WORK INSTRUCTIONS: Make an exact copy of all the entries below, with the pictures left out.
[Start of Attachment]
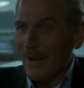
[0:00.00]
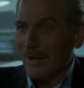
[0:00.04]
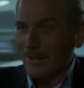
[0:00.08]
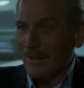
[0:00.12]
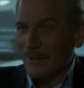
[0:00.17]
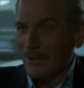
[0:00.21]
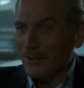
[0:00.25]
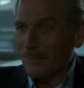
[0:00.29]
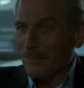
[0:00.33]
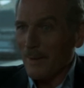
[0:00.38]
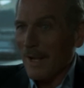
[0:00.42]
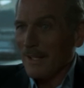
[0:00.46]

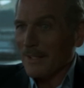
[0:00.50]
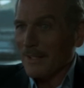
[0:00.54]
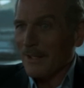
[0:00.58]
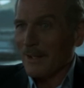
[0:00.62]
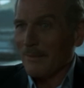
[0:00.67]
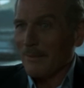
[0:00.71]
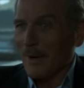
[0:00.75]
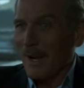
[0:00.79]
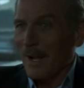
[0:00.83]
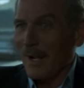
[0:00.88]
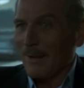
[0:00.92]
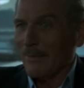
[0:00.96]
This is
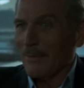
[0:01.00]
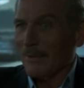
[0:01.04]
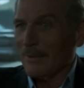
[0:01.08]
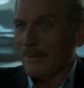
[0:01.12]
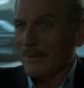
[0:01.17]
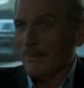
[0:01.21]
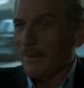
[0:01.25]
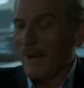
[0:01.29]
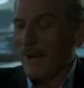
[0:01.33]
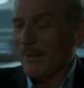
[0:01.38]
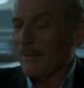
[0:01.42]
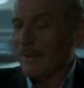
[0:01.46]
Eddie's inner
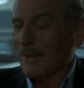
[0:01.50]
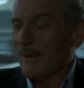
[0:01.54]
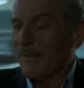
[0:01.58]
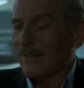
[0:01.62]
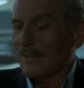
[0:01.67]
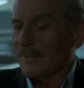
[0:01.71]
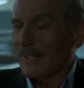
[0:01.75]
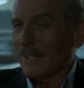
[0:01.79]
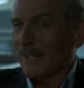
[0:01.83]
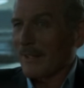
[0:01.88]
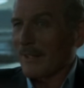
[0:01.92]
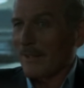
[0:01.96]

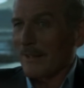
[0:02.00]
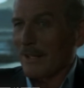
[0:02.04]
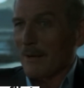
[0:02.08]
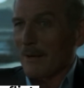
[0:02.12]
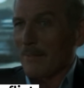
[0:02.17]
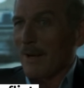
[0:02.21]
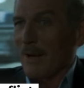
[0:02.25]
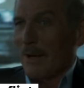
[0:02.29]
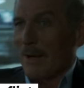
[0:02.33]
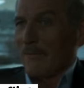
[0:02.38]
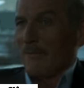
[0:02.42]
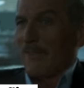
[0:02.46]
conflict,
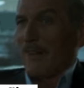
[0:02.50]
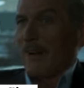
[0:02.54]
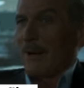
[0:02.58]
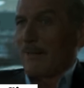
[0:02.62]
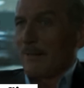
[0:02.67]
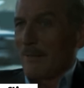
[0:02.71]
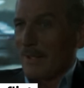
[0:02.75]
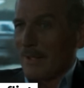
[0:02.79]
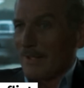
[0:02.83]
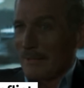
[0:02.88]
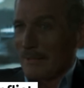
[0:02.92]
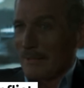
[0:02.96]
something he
[End of Attachment]
RESULT:
[0:00.00]
[0:00.04]
[0:00.08]
[0:00.12]
[0:00.17]
[0:00.21]
[0:00.25]
[0:00.29]
[0:00.33]
[0:00.38]
[0:00.42]
[0:00.46]

[0:00.50]
[0:00.54]
[0:00.58]
[0:00.62]
[0:00.67]
[0:00.71]
[0:00.75]
[0:00.79]
[0:00.83]
[0:00.88]
[0:00.92]
[0:00.96]
This is
[0:01.00]
[0:01.04]
[0:01.08]
[0:01.12]
[0:01.17]
[0:01.21]
[0:01.25]
[0:01.29]
[0:01.33]
[0:01.38]
[0:01.42]
[0:01.46]
Eddie's inner
[0:01.50]
[0:01.54]
[0:01.58]
[0:01.62]
[0:01.67]
[0:01.71]
[0:01.75]
[0:01.79]
[0:01.83]
[0:01.88]
[0:01.92]
[0:01.96]

[0:02.00]
[0:02.04]
[0:02.08]
[0:02.12]
[0:02.17]
[0:02.21]
[0:02.25]
[0:02.29]
[0:02.33]
[0:02.38]
[0:02.42]
[0:02.46]
conflict,
[0:02.50]
[0:02.54]
[0:02.58]
[0:02.62]
[0:02.67]
[0:02.71]
[0:02.75]
[0:02.79]
[0:02.83]
[0:02.88]
[0:02.92]
[0:02.96]
something he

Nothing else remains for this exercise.